Watch this scene from Citizen Kane.

This is all one continuous shot, with no edits, which is pretty amazing.  The actors are all in focus at once, so that they can speak and react to each other.  It’s great from an acting standpoint, and we have nothing but respect for Toland at being able to set up shots like this.

Ultimately, though, Welles has used technical bravura to forward his thinking, and it’s stage-bound.  The scene plays like a well-lit, well-acted stage scene, which is basically what it is.  There isn’t much that is terribly cinematic about it.

Compare this to the opening shot of Welles’ Touch of Evil (1958)
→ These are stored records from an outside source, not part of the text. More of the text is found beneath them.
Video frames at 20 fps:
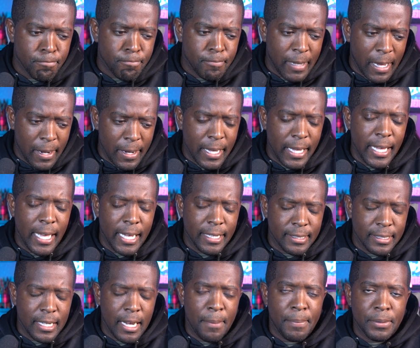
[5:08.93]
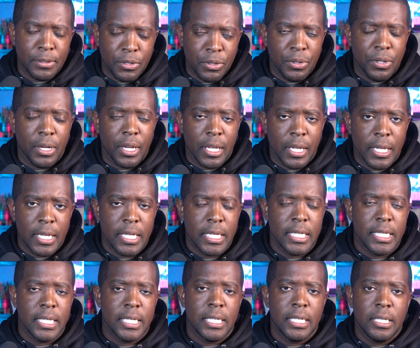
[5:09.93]
now he has an opportunity,
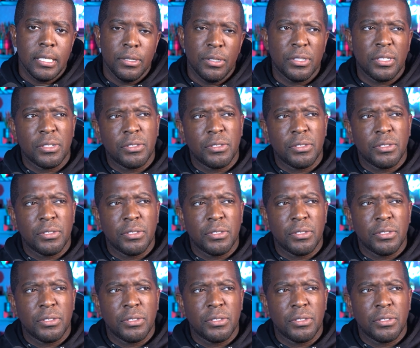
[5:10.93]
or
This is also a continuous shot with no edits, but notice that Welles is thinking differently.  Characters come in and out of frame, cars move, lighting shifts.  It’s not a stage scene; it could never be a stage scene.  Welles still doesn’t like the cut-cut-cut editing mentality, but he’s made a quantum leap forward in how to implement it successfully in a movie.

It is fair to say that Welles never made another movie as slick as Citizen Kane is. I think Welles is judged unfairly by film fans.  I doubt that anyone in the history of film ever had a deal as sweet as the one he got for Kane.  That his later films can’t live up to that isn’t his fault.  I think he did grow and mature as a director, but casual viewers get so lost in the flair of “Rosebud” that they miss his other accomplishments.

The “greatest film ever made” is a highly subjective thing.  It makes people angry and combative.  I find the AFI lists of greatest films consistently annoying, because they omit so many films that I love in a rush to get to the most popular ones.  If you want to say Citizen Kane is the greatest film ever made, then that’s OK for you.  I’m here to say that it probably isn’t his best work as a director.  Many people don’t like the film because it’s so flashy.  I understand that too.

I respect individual taste on what constitutes a great film—just so long as “great film” and “Adam Sandler” don’t go together.